An important finding was the prevalence of TMD. This may be attributed to structural craniofacial abnormalities, such as the high percentage and severity of mandibular retrognathism, the underlying connective tissue disorder or a combination of the two factors. Some morphological changes were detected through qualitative CBCT assessment, but a more specialised analysis is required for further assessment that exceeds the scope of this paper. Interestingly, TMD has also been linked to a lower oral health-related quality of life in patients with LDS.15 An animal model may assist in understanding the TMD aetiology and development in LDS.

Our analysis revealed a tendency for the development of sleep-related breathing disorders. OSA in LDS, to our knowledge, has only been described in one case report of a patient with LDS2.24 Apart from the 10 subjects who had a diagnosis of OSA, a larger number reported snoring (n=17) and history of adenoidectomy (n=9). Moreover, the quantitative analysis of CBCTs demonstrated a reduction in posterior airway space, low position of the hyoid, and a retrognathic mandible and maxilla, all of which are known contributors or risks for OSA.25–31 Considering the effect of OSA on cardiovascular events and hypertension,32 it is extremely important to consider sleep apnoea studies and assessment of craniofacial abnormalities in these patients.

One of the limits of this study and all studies of rare diseases is the small cohort and sample size. Additionally, we could not safely obtain CBCT images for all individuals due to the young age and radiation risks. Despite this, we have optimised the research potential by the deep clinical phenotyping and use of multimodality imaging analysis. Previous studies on craniofacial dysmorphology have relied on ‘gestalt’ and limited clinical assessment. And while ‘gestalt’ is helpful for obvious features and diseases with homogeneous characteristics, it is less useful when there is significant phenotypic variation within a cohort. Unfortunately, such assessments do not provide methods to link the craniofacial developmental aberrations to the underlying mutations, even when the genotype is established. The strength of this study is the multimodality morphometrics, particularly the skeletal imaging, which provides an objective, quantitative phenotypic characterisation and demonstrates the segregation of craniofacial development to the mutations along the TGF-β pathway. Clearly, the mutations associated with the TGFBR2 and SKI genes have a profound effect on craniofacial development with perturbations associated with the cranium and cranial base with severe downstream effects on the orbit, maxilla and mandible. Additionally, the highest variability noted in LDS2 suggests epigenetic, non-canonical or distant enhancers of the TGFBR2 gene mutation that may induce the variable phenotypic spectrum. We continue to examine these variations in the mouse models of TGF-β pathway mutations, however, the opportunity to deeply phenotype and understand the variation in human subjects is invaluable.

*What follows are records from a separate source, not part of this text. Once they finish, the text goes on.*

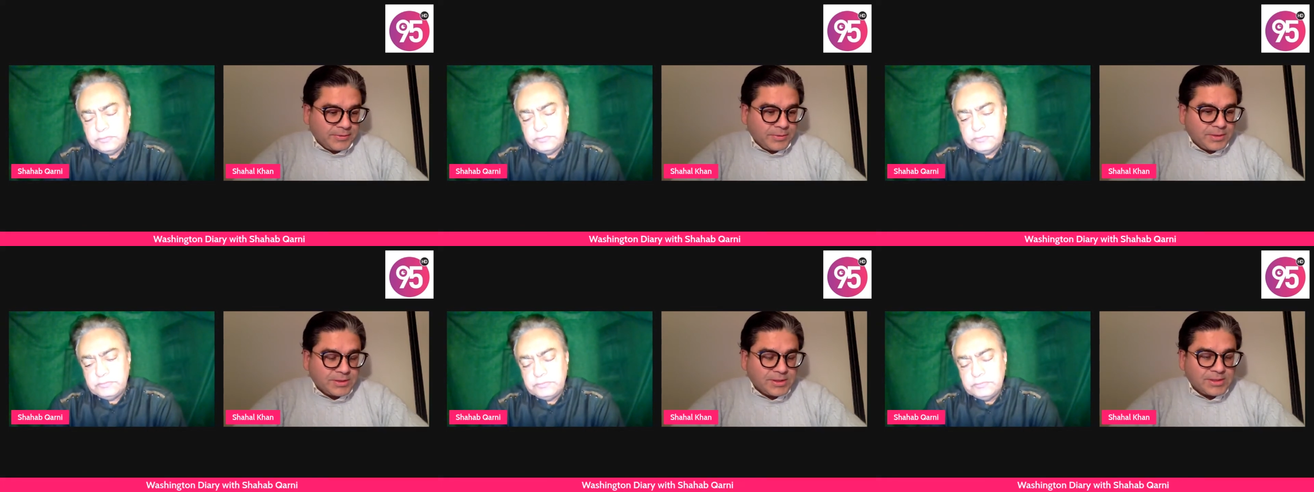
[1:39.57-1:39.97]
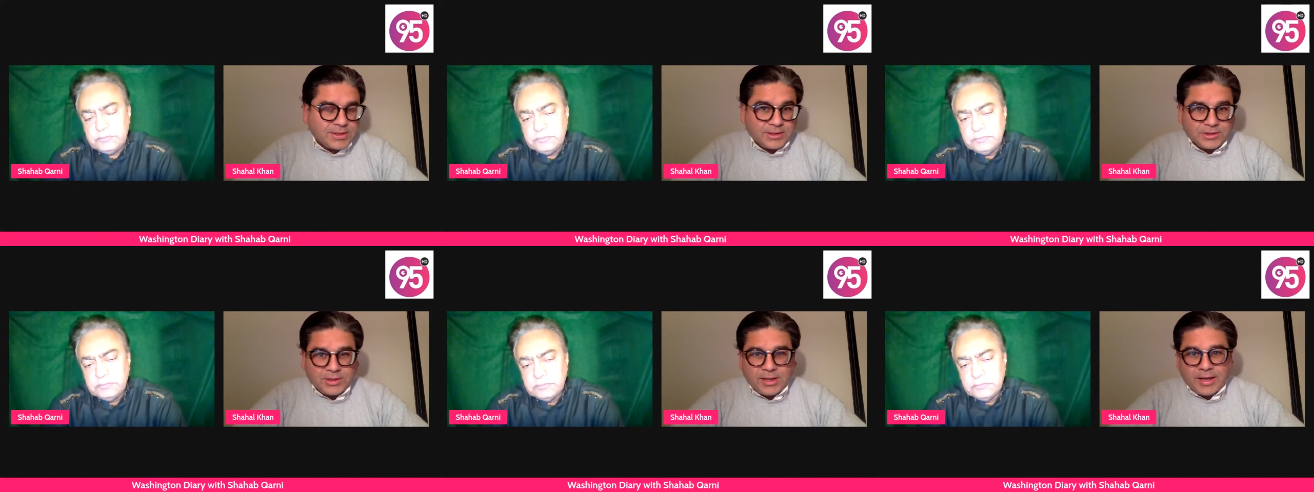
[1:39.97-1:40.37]
Speaker 1: this is
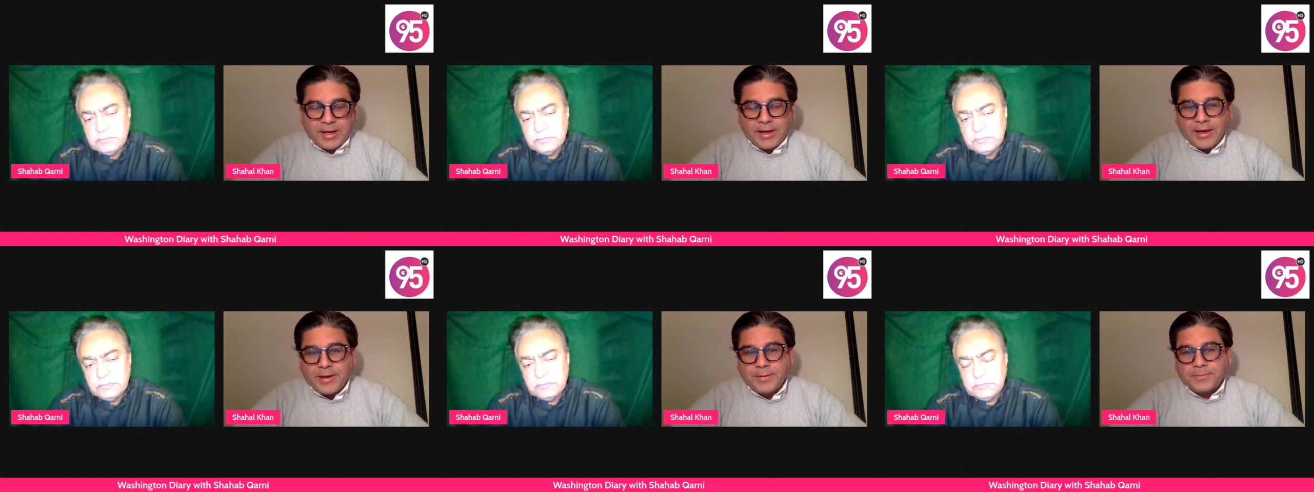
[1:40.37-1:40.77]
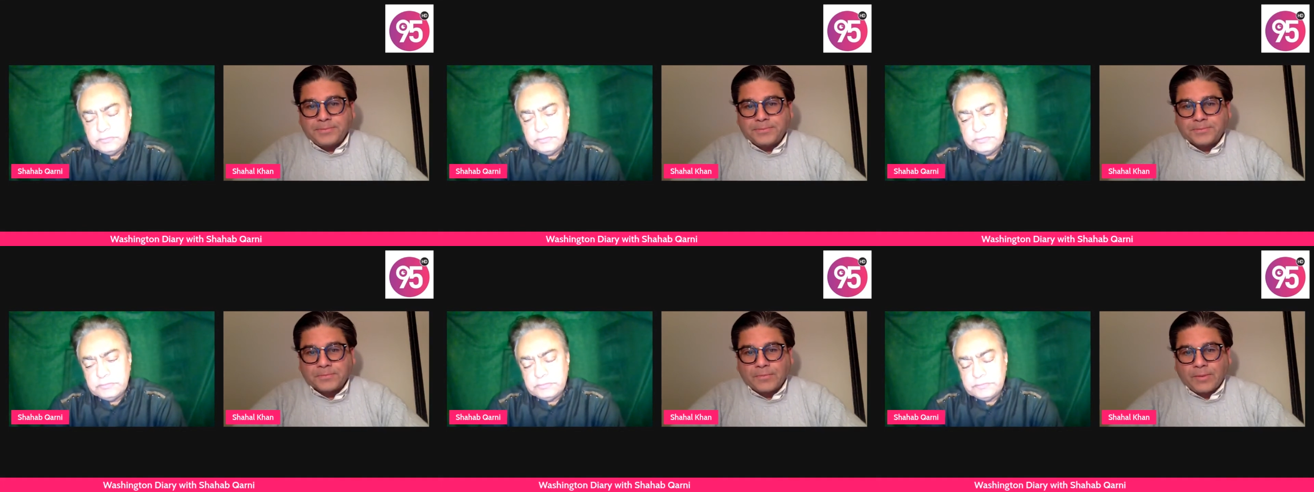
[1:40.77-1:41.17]
such a
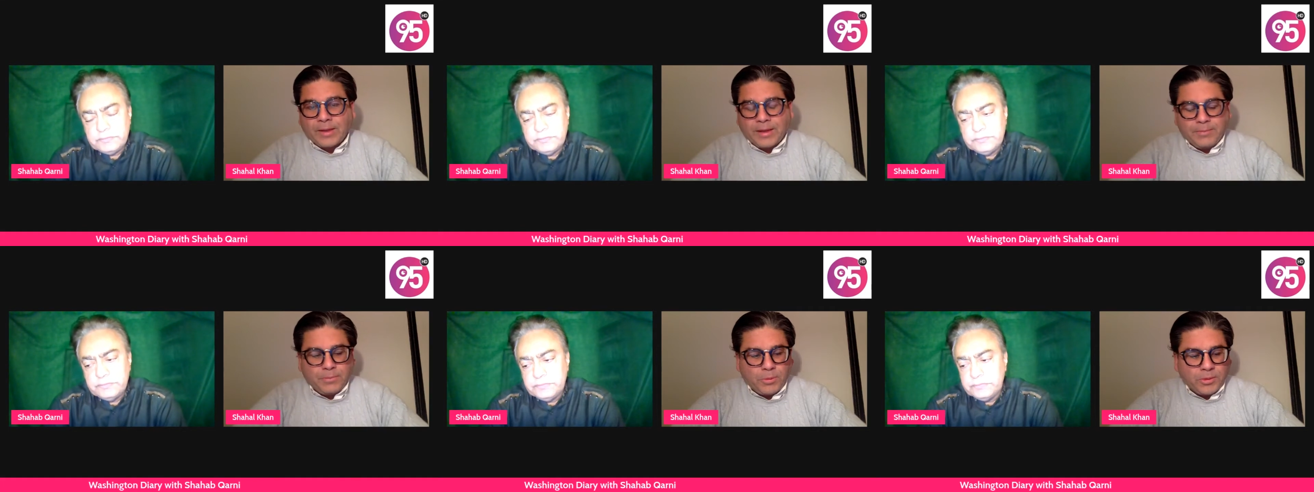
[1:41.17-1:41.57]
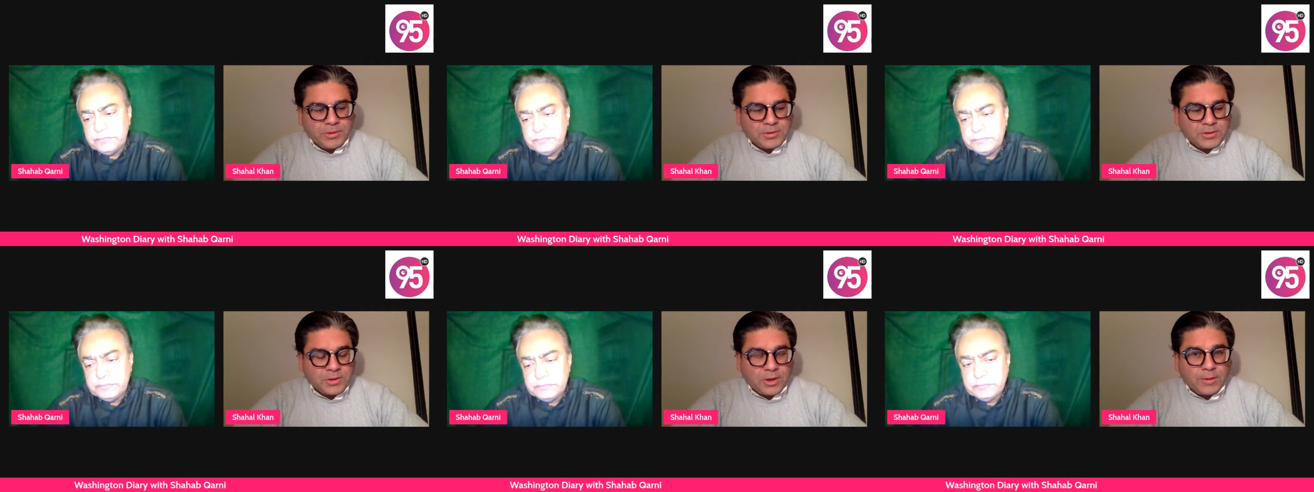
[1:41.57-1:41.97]
um,
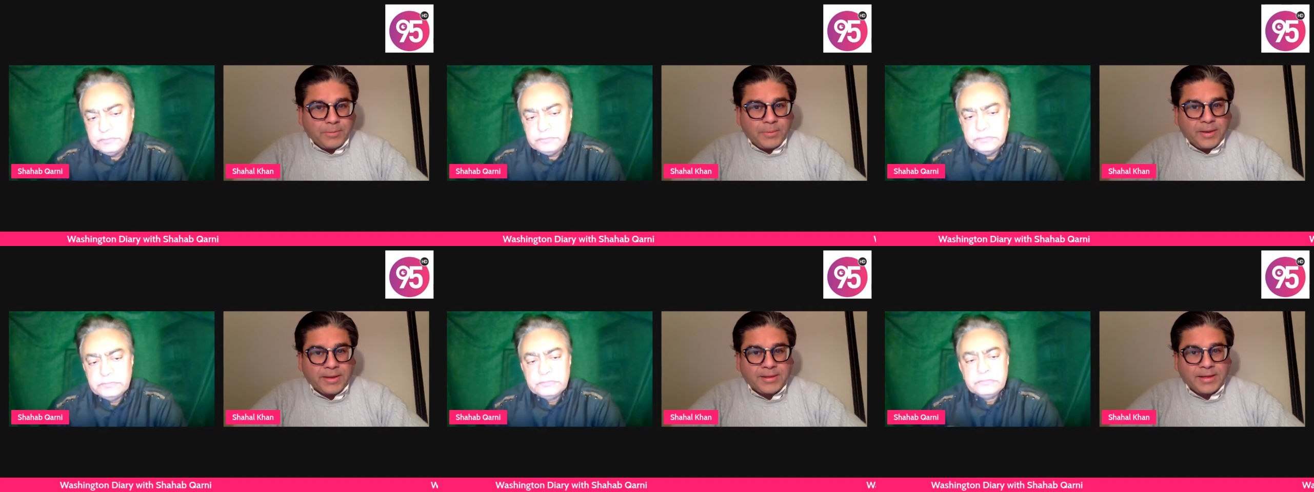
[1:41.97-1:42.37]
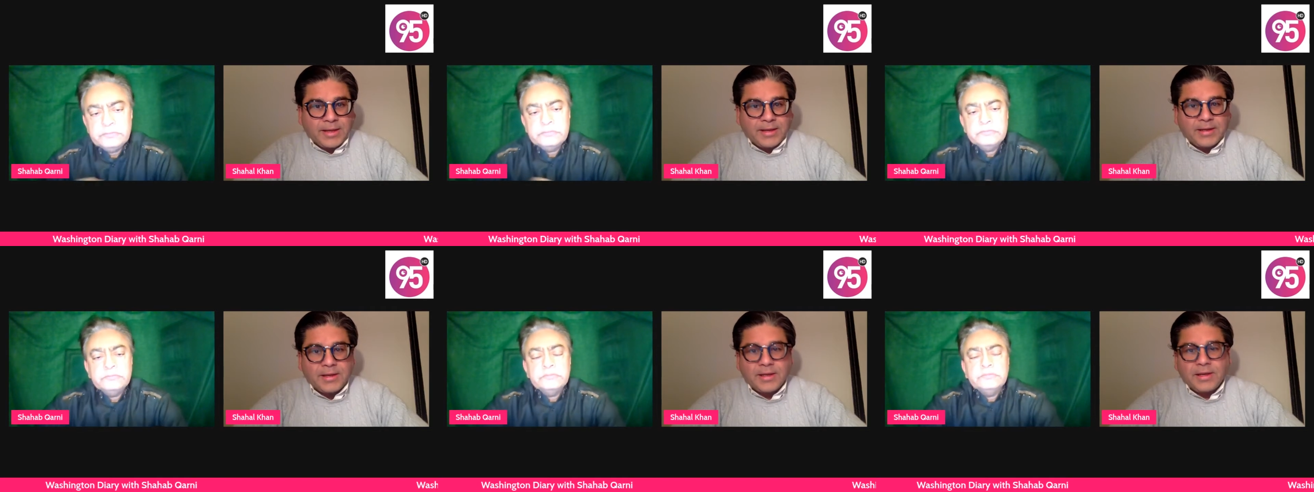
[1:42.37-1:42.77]
important topic
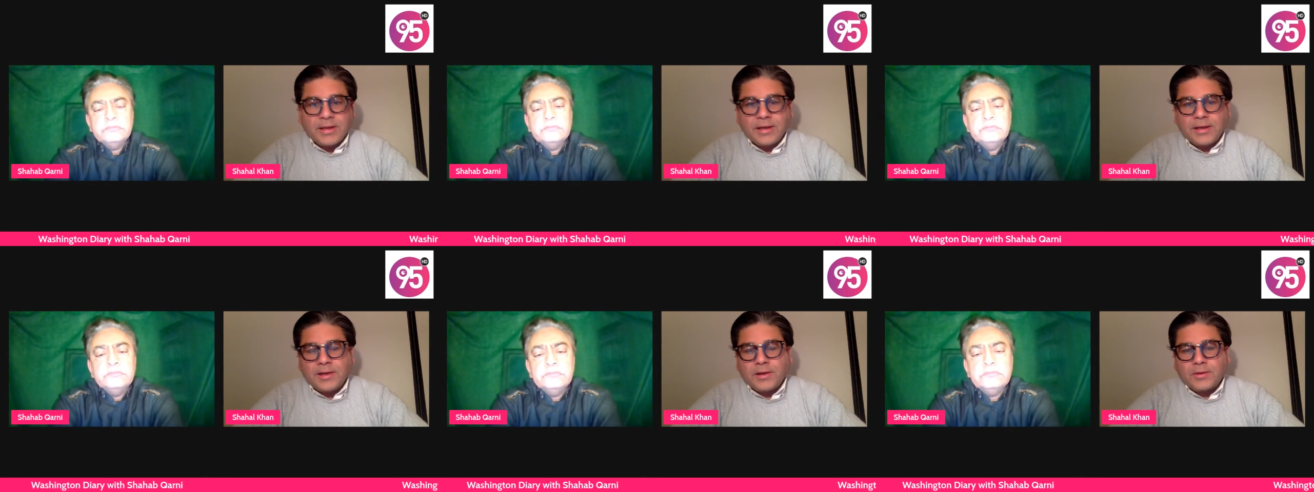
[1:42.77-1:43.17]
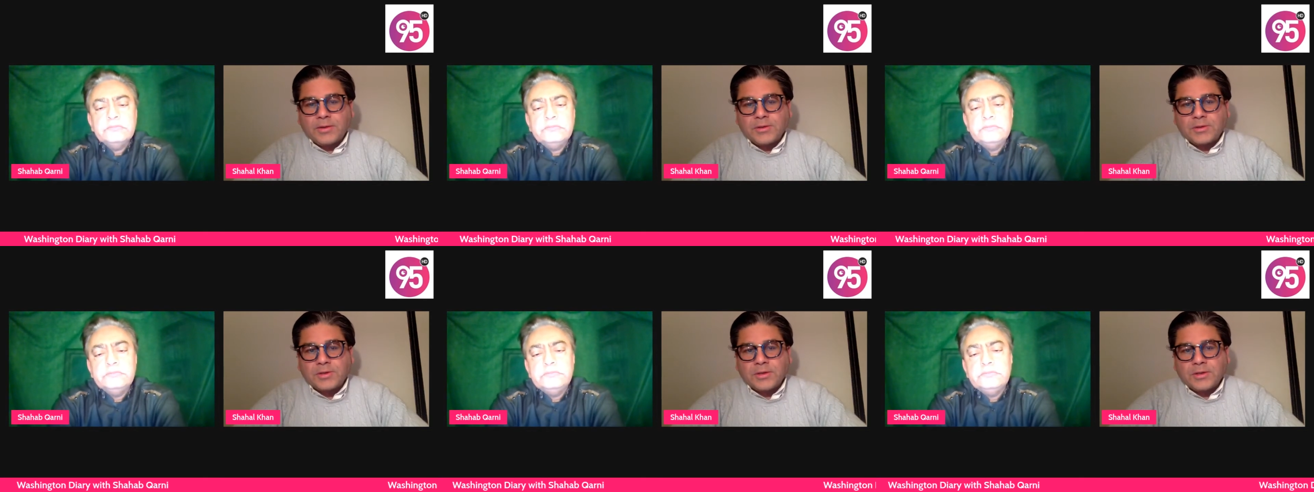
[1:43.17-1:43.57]
that you know
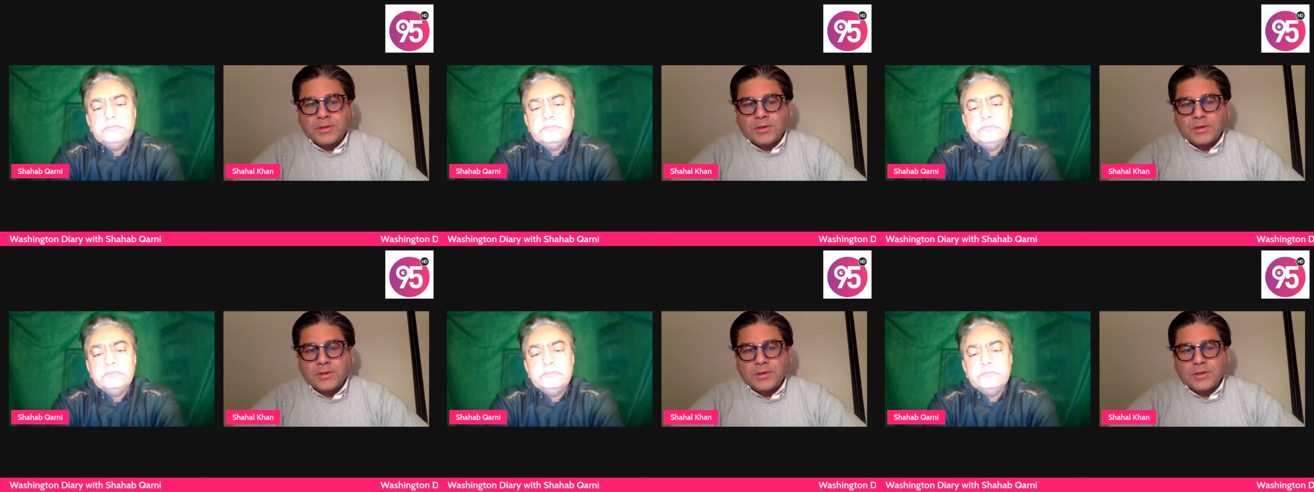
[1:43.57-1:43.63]
there's uh,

In summary, as precision medicine becomes more possible, the detailed data provided by the present study will be added to the growing literature and will assist clinicians in the future in predicting the clinical anomalies per genetic variant. In addition, we address for the first time the higher prevalence of TMD and relatively increased risk of OSA in the case of LDS, particularly in the LDS1 and LDS2 subtypes, and encourage clinicians to include more detailed assessments regarding these conditions as part of the physical evaluation of these patients.